Il 2019 continua, purtroppo, a caratterizzarsi per essere un vero e proprio annus horribilis in materia di perdite importanti nel mondo dello spettacolo. Da Luke Perry a Nadia Toffa, da Andrea Camilleri a Keith Flint dei Prodigy, sono stati tanti gli artisti di rilievo ai quali, nostro malgrado, siamo stati costretti a dire “addio”. La giornata di oggi, purtroppo, spinge tutti gli appassionati della buona musica a salutare per l’ultima volta l’iconica frontwoman del duo svedese dei Roxette Marie Fredriksson, l’indimenticabile ugola d’oro di successi iconici della band pop-rock scandinava come “It must have been love“, “Listen to your heart” e “Wish I could fly“.
La musica, prima di tutto
La Fredriksson, classe 1958, combatteva da ben 17 anni contro un tumore al cervello che ne aveva limitato le apparizioni pubbliche nell’ultimo triennio, ma che non ha scalfito minimamente la sua passione per la musica e la sua voglia di donare grandi successi ai suoi fan, sia da solista che assieme al suo “partner in crime” nei Roxette, Per Gessle. La band, formatasi nel 1986, ha regalato ad una sempre più ampia fetta di fruitori di buona musica hit di successo come “It must have been love“, datata 1990 ed inserita nella colonna sonora del film “Pretty Woman“; una canzone che, proprio nel 2020 compirà ben 30 anni e che, nonostante le repentine variazioni alle quali stiamo assistendo nell’universo delle sette note, continua ad essere trasmessa nelle radio, segno dell’inossidabilità di alcuni cantanti e gruppi che continuano a dispensare emozioni a giovani e meno giovani.
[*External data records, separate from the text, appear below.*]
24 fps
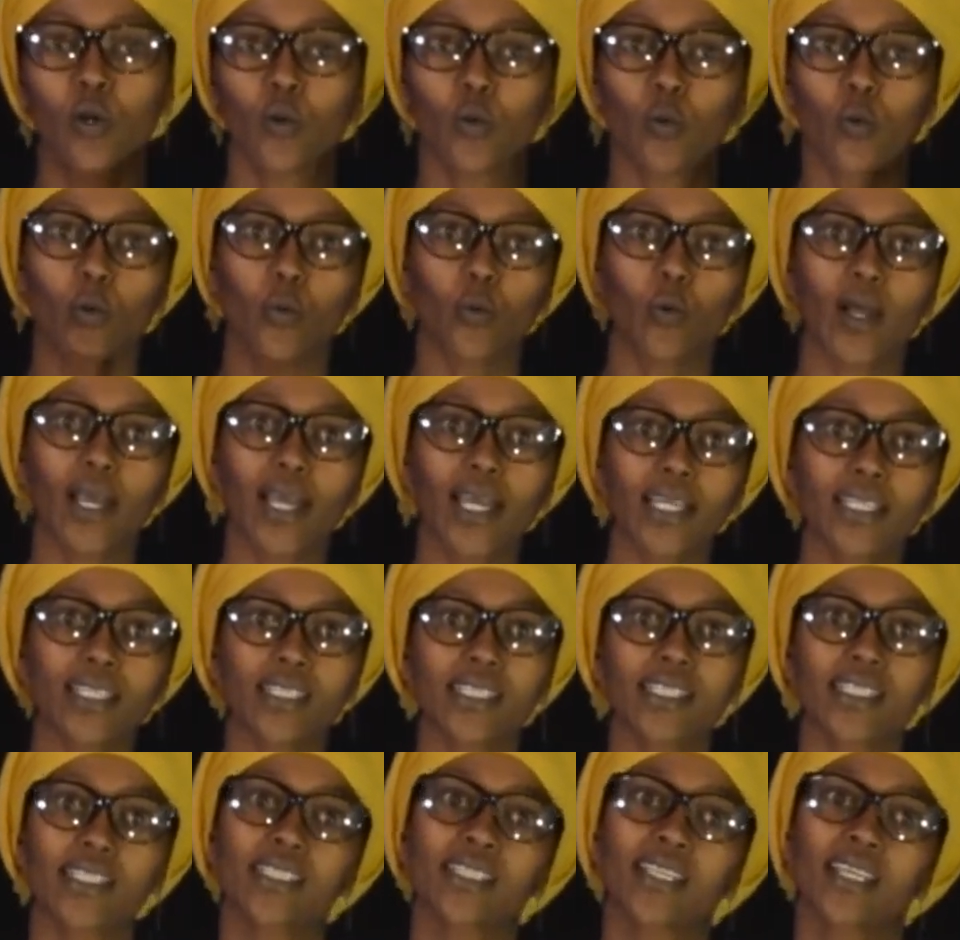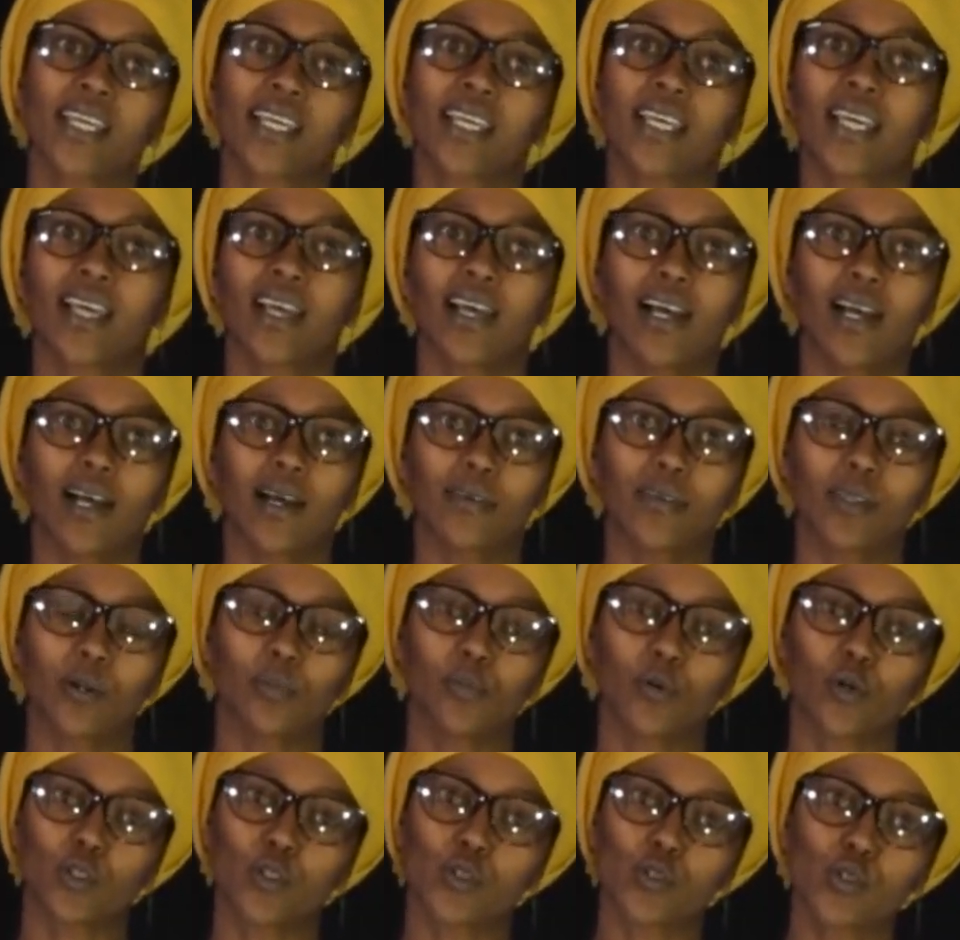We went, the
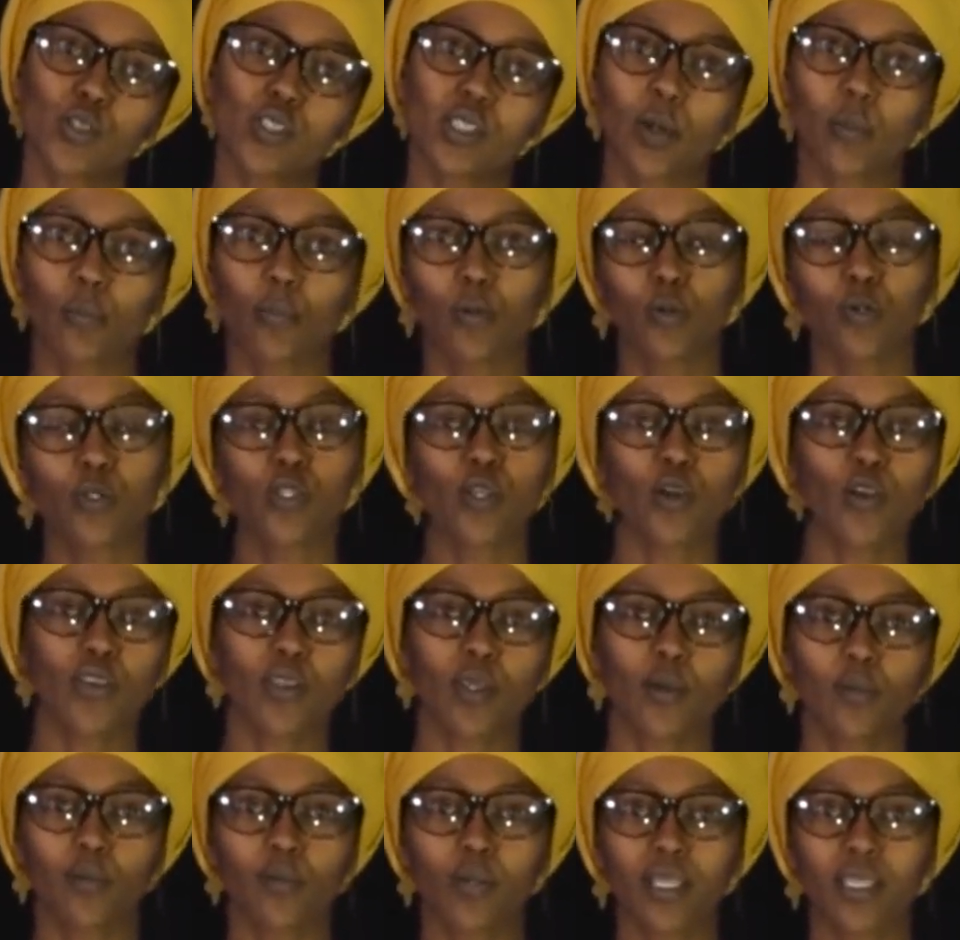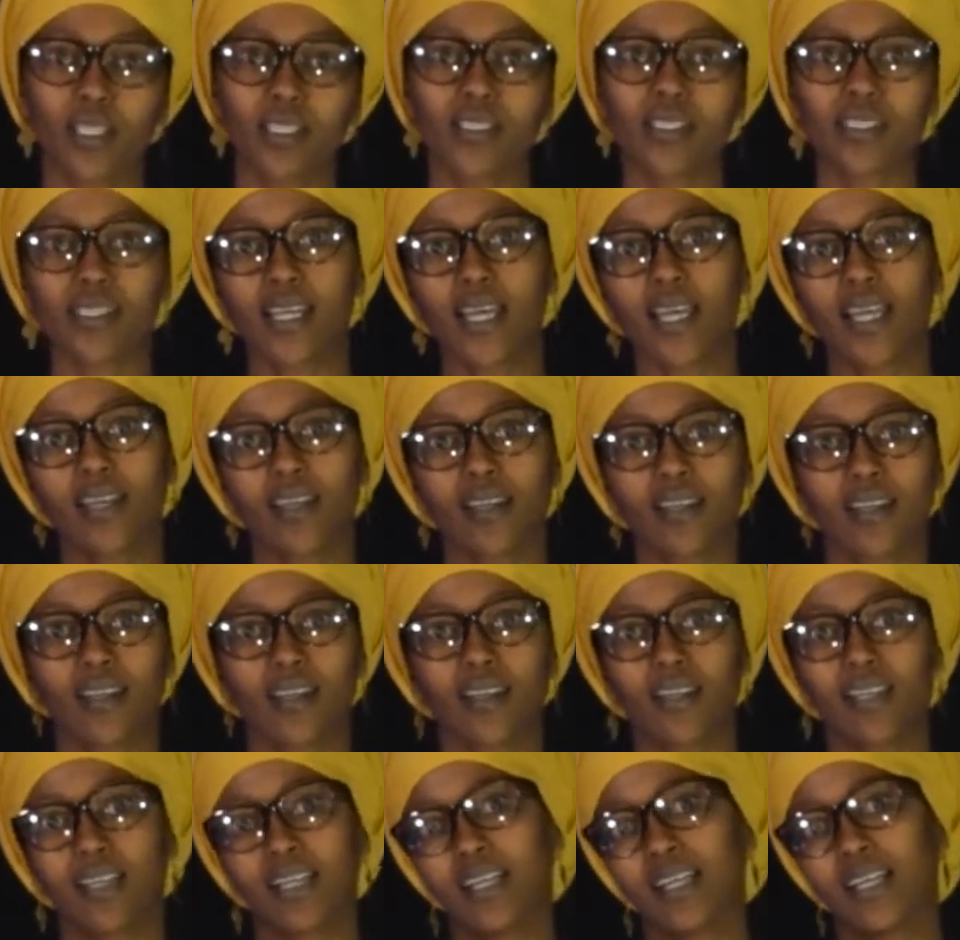producer put on the beats, and
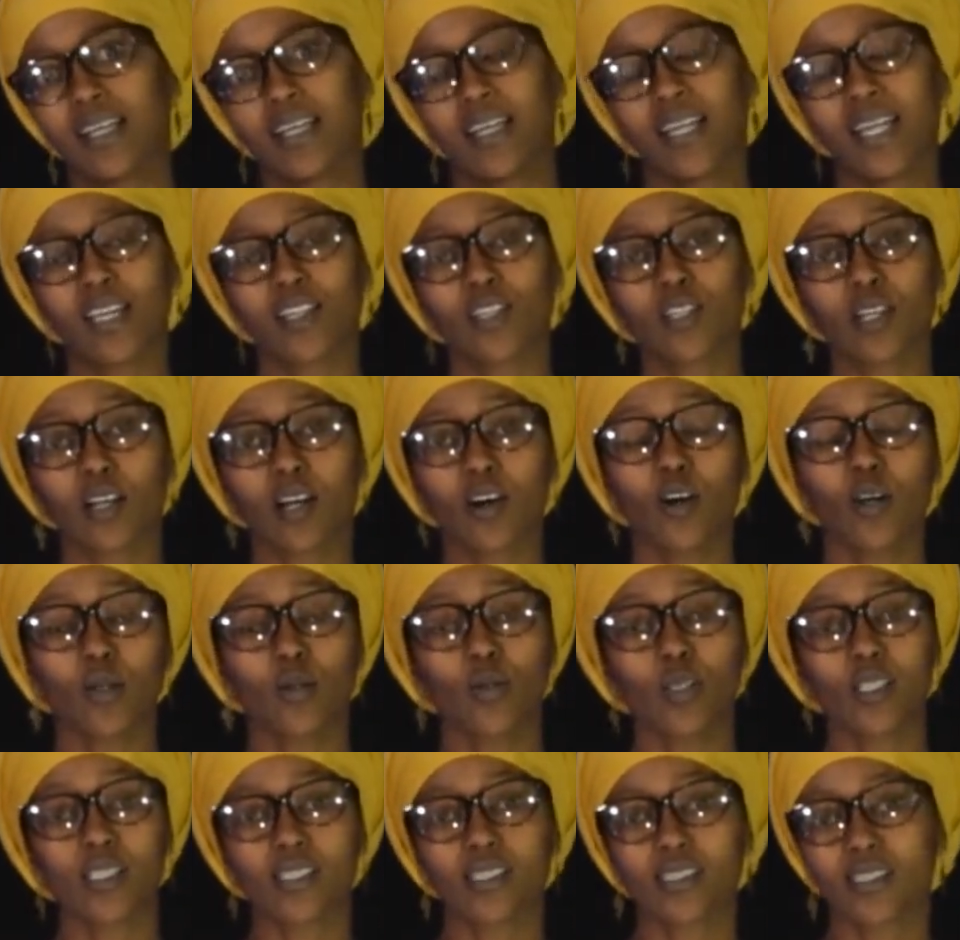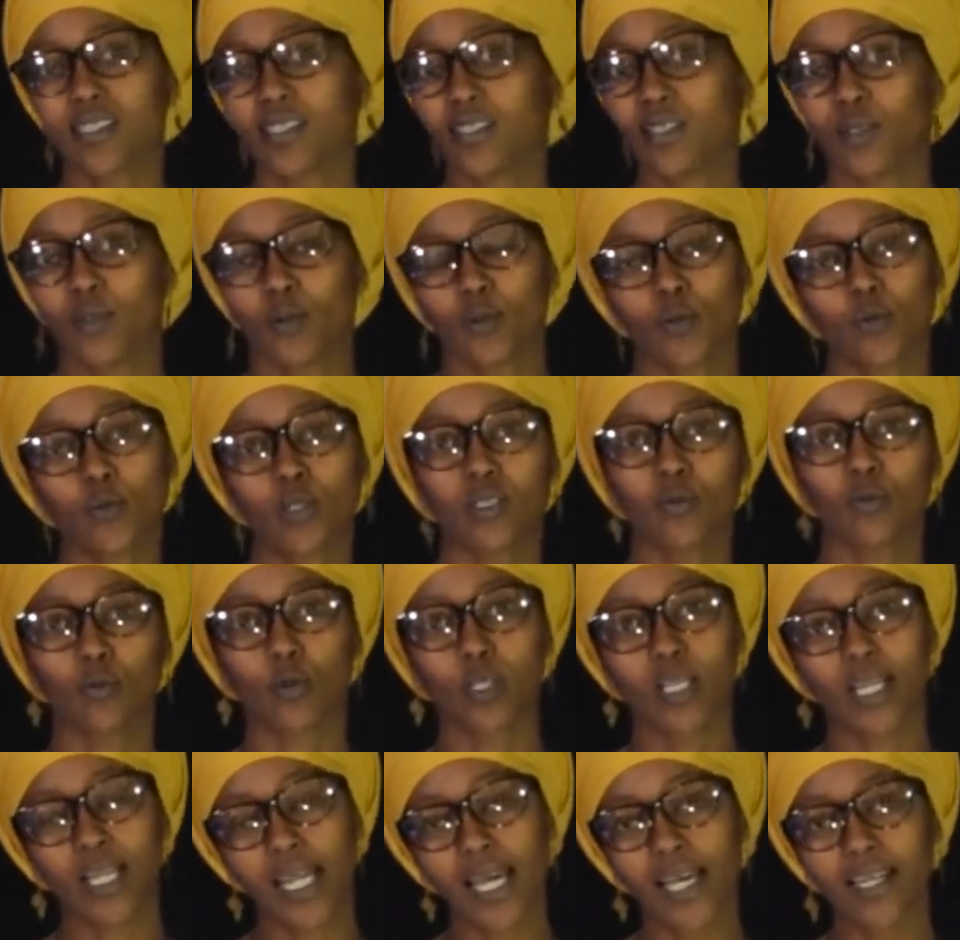like always,
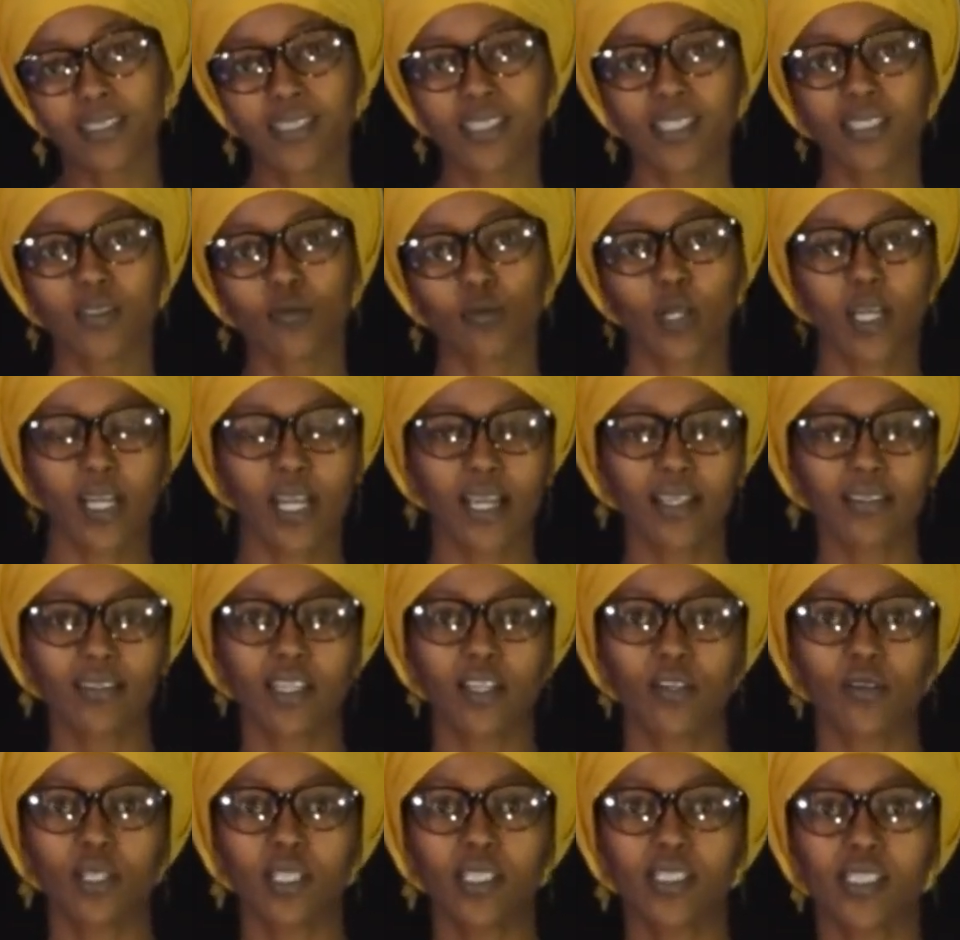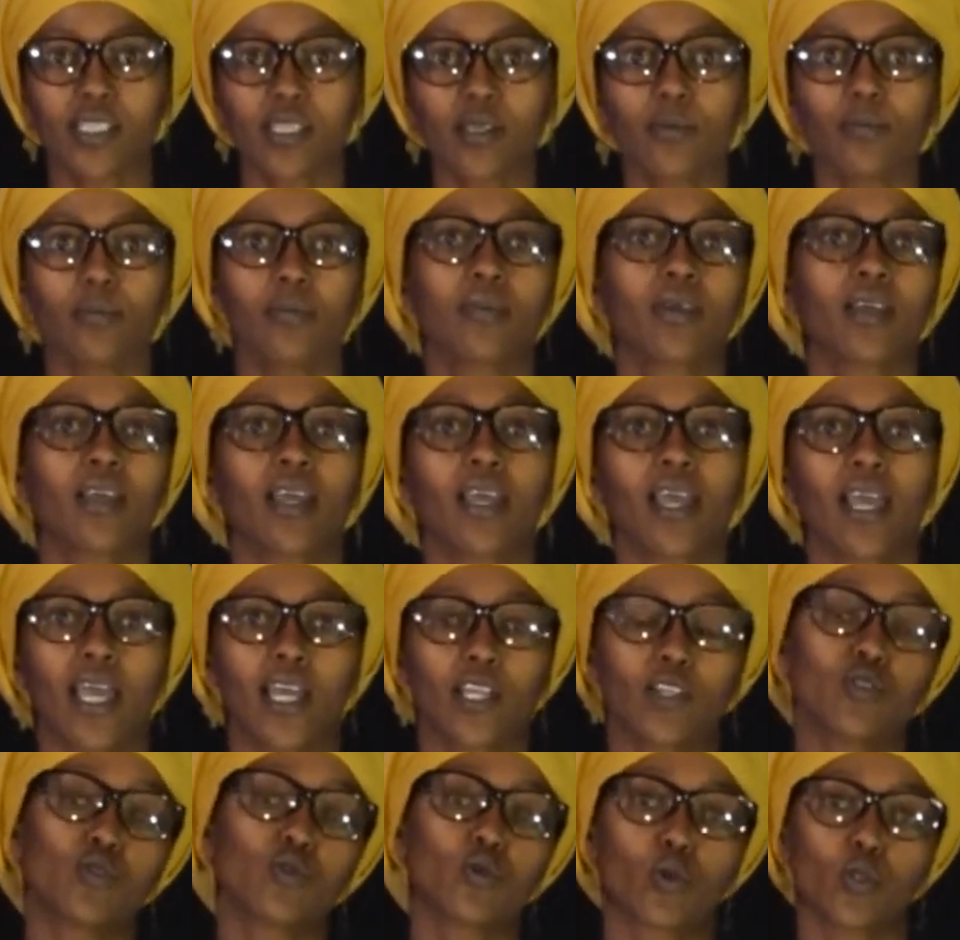we liked it, we liked the rhythm,
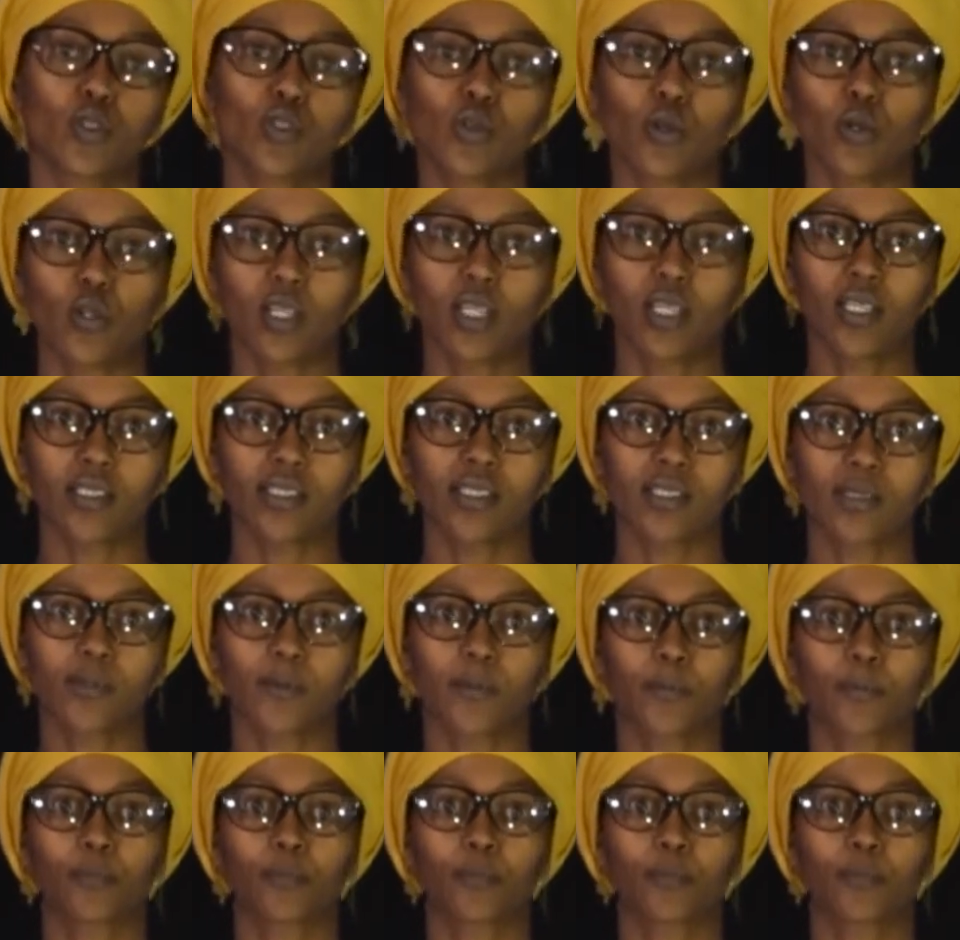and wrote on it.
La voce di Marie Fredriksson, del resto, è una di quelle che arriva dritta al cuore, con delicatezza, e resta lì. Ne sono prova brani come “The look“, “I want you“, “Listen to your heart“. Un’eleganza vocale che non stride però con la grandissima forza di volontà della donna che nel 2002, a seguito di una caduta in casa propria, scopre di avere un tumore al cervello. Proprio del suo male così debilitante e della sua strenua battaglia tra interventi e terapie così aveva parlato la cantante nel 2005: “Sono stati tre anni molto difficili, ma ora non ricevo più cure e sto bene“.
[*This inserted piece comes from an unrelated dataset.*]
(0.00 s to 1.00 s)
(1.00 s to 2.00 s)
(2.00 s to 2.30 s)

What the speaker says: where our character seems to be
Una battaglia, purtroppo, destinata a concludersi drammaticamente nella scorsa giornata di lunedì, quando Marie Fredriksson ha smesso di soffrire, all’età di 61 anni. Era stata costretta a non calcare i palcoscenici nel 2016, ma non aveva smesso di cantare e di amare la musica neanche un istante. In un’epoca in cui le canzoni sono “consumabili” con una facilità disarmante e nella quale chi manifesta una certa nostalgia per masterpieces come “Last Christmas” (che quest’anno spegne ben 35 candeline) viene etichettato con superficiale idiozia con un “Ok! Boomer“, potrebbe rappresentare una sorta di liberazione sedersi un attimo ed ascoltare dal proprio device una ballad dolce e struggente come “Wish I could fly“, una sorta di epitaffio e di celebrazione alla vita proprio della Fredriksson: “Vorrei poter volare, fuori nel blu su questa città, seguendoti volerei sopra i tetti, i grandi viali provando a scoprire chi sei veramente, chi sei veramente“.